## Work to complete
Your copy should match the records below word for word and contain no pictures.

═══ Available data ═══

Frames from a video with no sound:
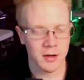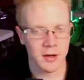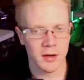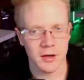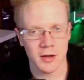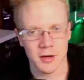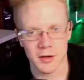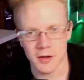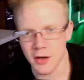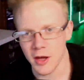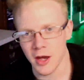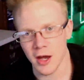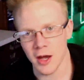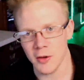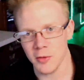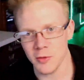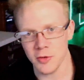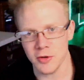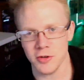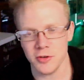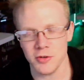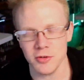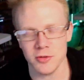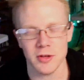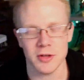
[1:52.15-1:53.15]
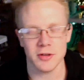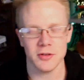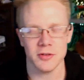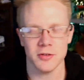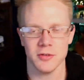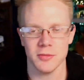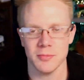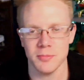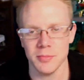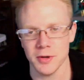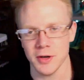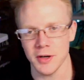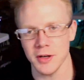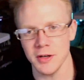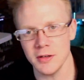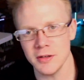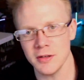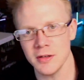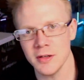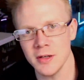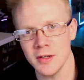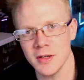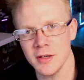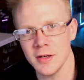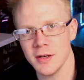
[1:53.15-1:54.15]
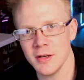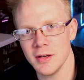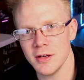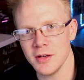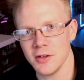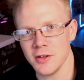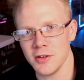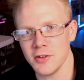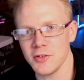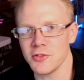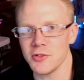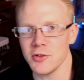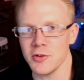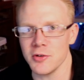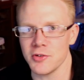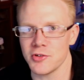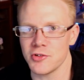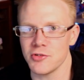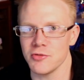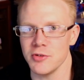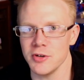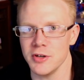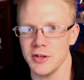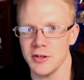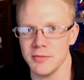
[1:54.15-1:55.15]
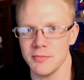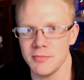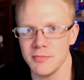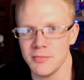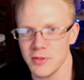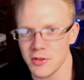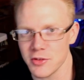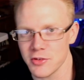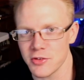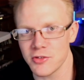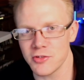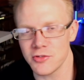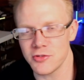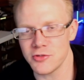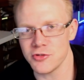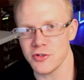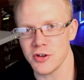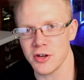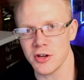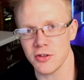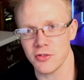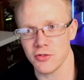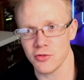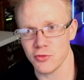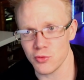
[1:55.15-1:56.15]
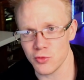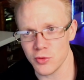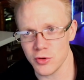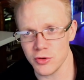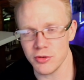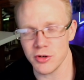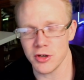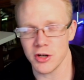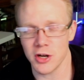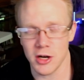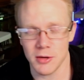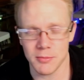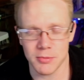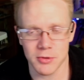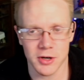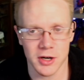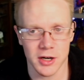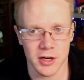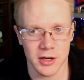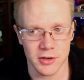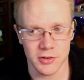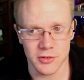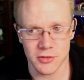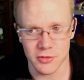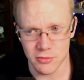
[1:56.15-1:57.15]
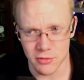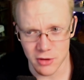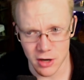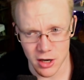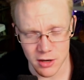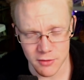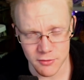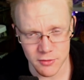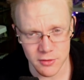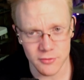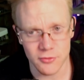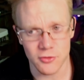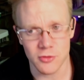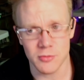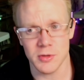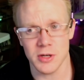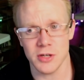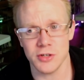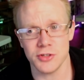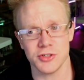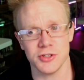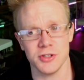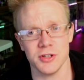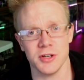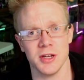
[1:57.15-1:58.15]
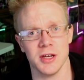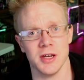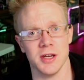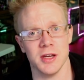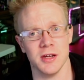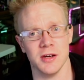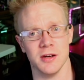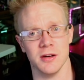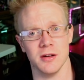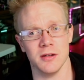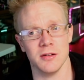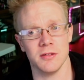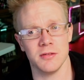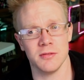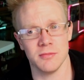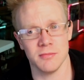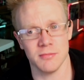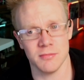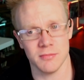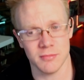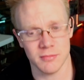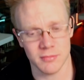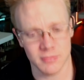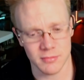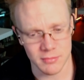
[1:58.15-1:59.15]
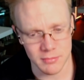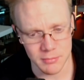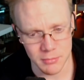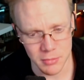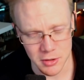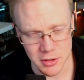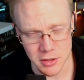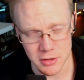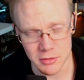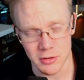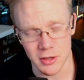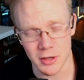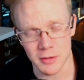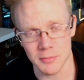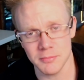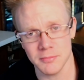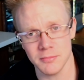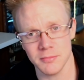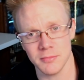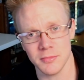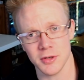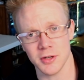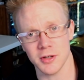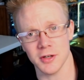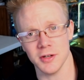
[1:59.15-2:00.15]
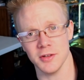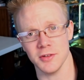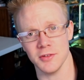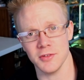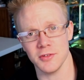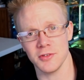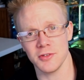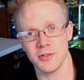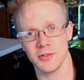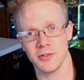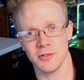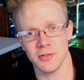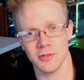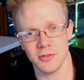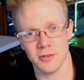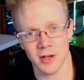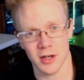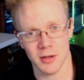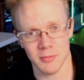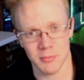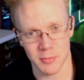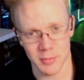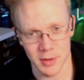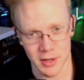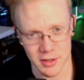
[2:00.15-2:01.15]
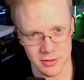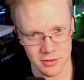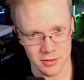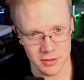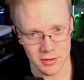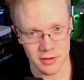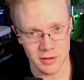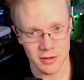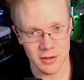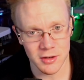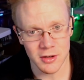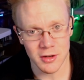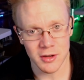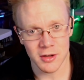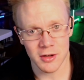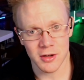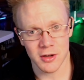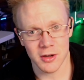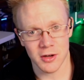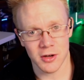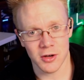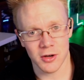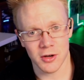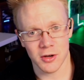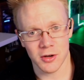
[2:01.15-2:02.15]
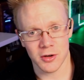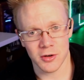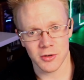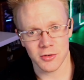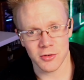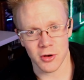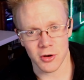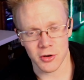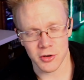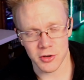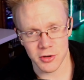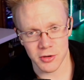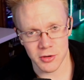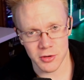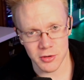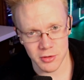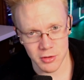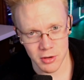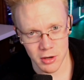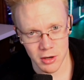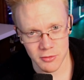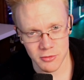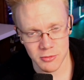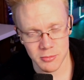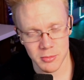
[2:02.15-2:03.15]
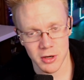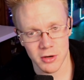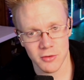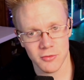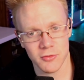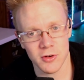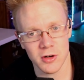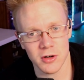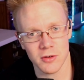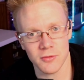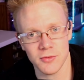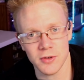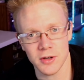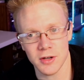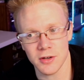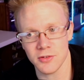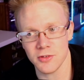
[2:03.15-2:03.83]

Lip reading: No, I wouldn't do that to you, but seriously, this trick is really complicated. It's a lot of information, and buckle up, because I'm about to talk your ear off about Final Fantasy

═══

## Reply to the exercise
Frames from a video with no sound:
[1:52.15-1:53.15]
[1:53.15-1:54.15]
[1:54.15-1:55.15]
[1:55.15-1:56.15]
[1:56.15-1:57.15]
[1:57.15-1:58.15]
[1:58.15-1:59.15]
[1:59.15-2:00.15]
[2:00.15-2:01.15]
[2:01.15-2:02.15]
[2:02.15-2:03.15]
[2:03.15-2:03.83]

Lip reading: No, I wouldn't do that to you, but seriously, this trick is really complicated. It's a lot of information, and buckle up, because I'm about to talk your ear off about Final Fantasy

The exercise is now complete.